Big DataBlog

Hadoop – Identifying and skipping processed data

By January 4, 2013 March 27th, 2017 One Comment

A paper on indentifying and skipping processed data – an effort to minimize cloud resource wasting in Hadoop when processing data from HDFS.

Problem

The main problem that I’m trying to describe and resolve in this paper is identifying and skipping processed data on Hadoop. In turn this helped us resolve additional problems such as:

  • processing only the data that wasn’t processed before a job on Hadoop was killed
  • processing only the set of new data that was generated by some other job or added by the user
  • since we are saving any data that fails to process into separate files (and one part of that data can fail multiple times) and sending those files as input data for the job the next time we run it we can use this functionality to make sure that we are never going to process the same data twice in one job run.

Input splits

When a job is created Hadoop will create splits of the input files and will submit N mappers, (where N is the number of splits) to process that data. Block size of the HDFS stored files is used to create splits. If we have two input files, 10MB each and they are created with a block size of 2MB, Hadoop will submit 10 mappers to process the input data. Each mapper is assigned exactly one input split.
File input splits are defined by the input file name, offset and length.

Solution

Now that we understand how input splits work it’s quite simple to come to a conclusion that one way to skip processed data is to actually skip processed input splits.

Hadoop always creates identical input splits from one file, unless we have changed the file contents. This works for us since we are never appending to input/output data files. Keep in mind that this could be a show stopper for some applications.

As we already said, each file input split is defined by the file name, offset (start) and length. These three attributes, combined together can be used as a unique split identifier. The idea is to take this unique split identifier, and persist it somewhere as soon as the mapper has finished processing that split.

The next time we are running the job, we will filter out all file input splits that we have previously processed (by looking up the persisted input split identifiers) and will return only those input splits that weren’t processed before.

By doing this we are effectively skipping previously processed data. Thankfully all of this is pretty simple to implement as we will see in the implementation section.

Implementation


 

These methods can be either implemented directly in some base InputFormat/Mapper class that you will use for the rest of your custom input formats and mappers, or you can separate them to a completely different utility class. We decided to implement them in a separate utility class (InputSplitUtils). First thing that we need to do is to persist input split identifiers as soon as the task processing the data is successfully finished. We don’t want to persist the input split identifier in the case that the task fails or gets killed for some reason. In our current implementation we are using hdfs to persist the split identifiers by simply storing empty files with the identifier as the file name in a meta data directory. There are of course other ways to store the identifiers (databases, zookeeper, etc.).

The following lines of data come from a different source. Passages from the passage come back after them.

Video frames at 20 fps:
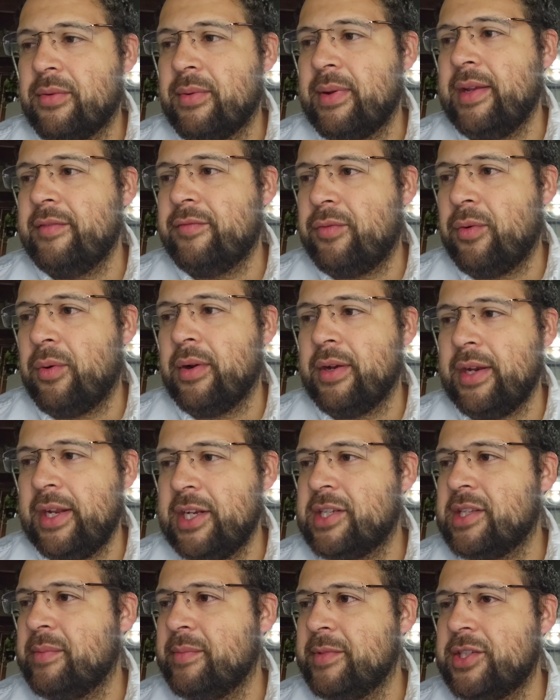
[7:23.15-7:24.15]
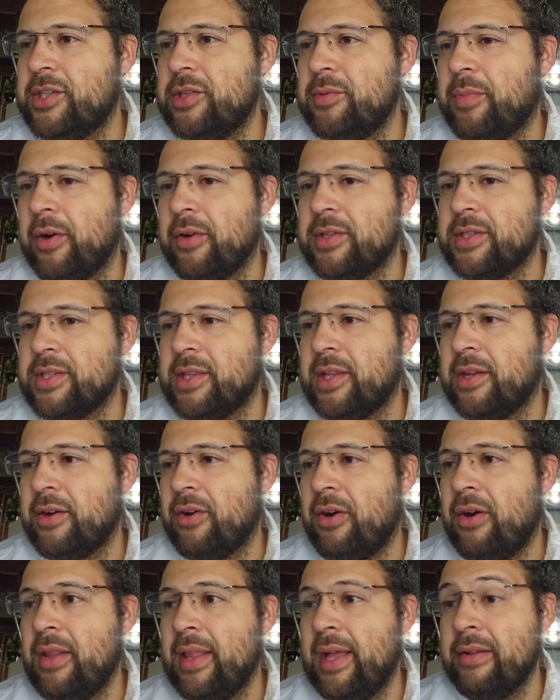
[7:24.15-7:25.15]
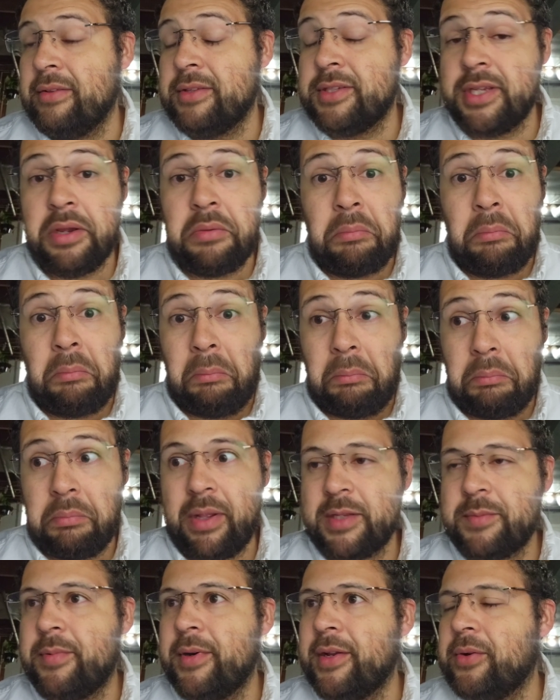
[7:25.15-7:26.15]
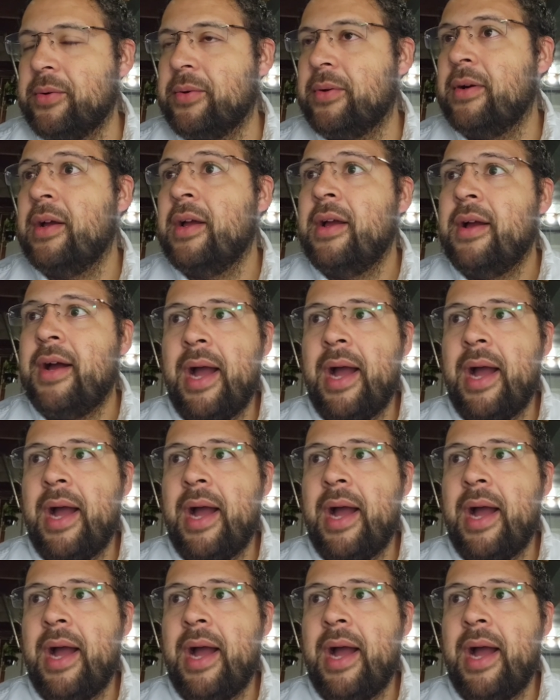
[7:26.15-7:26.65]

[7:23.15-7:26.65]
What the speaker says: 3, and 4, and each of them is 4, and they're all out, so that's pretty cool.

Hadoop provides a very convenient way to store files that will be persisted only if the task completes successfully by using task side-effect files.

Task side-effect files

In a nutshell task side effect files are files that are written to the output directory only if the task completes successfully. Side effect files are saved in a special directory that can be obtained from the method getWorkOutputPath() in FileOutputFormat. This enables us to write the split identifiers to hdfs in the setup() method of the mapper and forget about them. If the mapper finishes successfully the split identifier will be persisted successfully, else it will be discarded.

Mapper

The only change that we need to do on the mapper is to persist the split identifier by using getSplitIdentifier() to retrieve the split id and then persist it with saveInputSplitId() in setup() method of the mapper.

File input format

Before mappers are submitted, the file input format takes care of creating the input splits. This is where we are going to filter any processed input splits by overriding the getSplits() method.


 

Disadvantages

There are some downsides of using this method of identifying and skipping processed data that could be show stoppers depending on your application.

  • if you are appending data to your input data files this approach might not work for you unless your application is fine with processing some data (usually the last block of the file) multiple times. File appending is usually not used on HDFS so this is not a problem in most cases
  • using reducers will make this method slightly complicated as you will have to discard any persisted input split identifiers if any reducers are killed during execution (and later process those input splits again).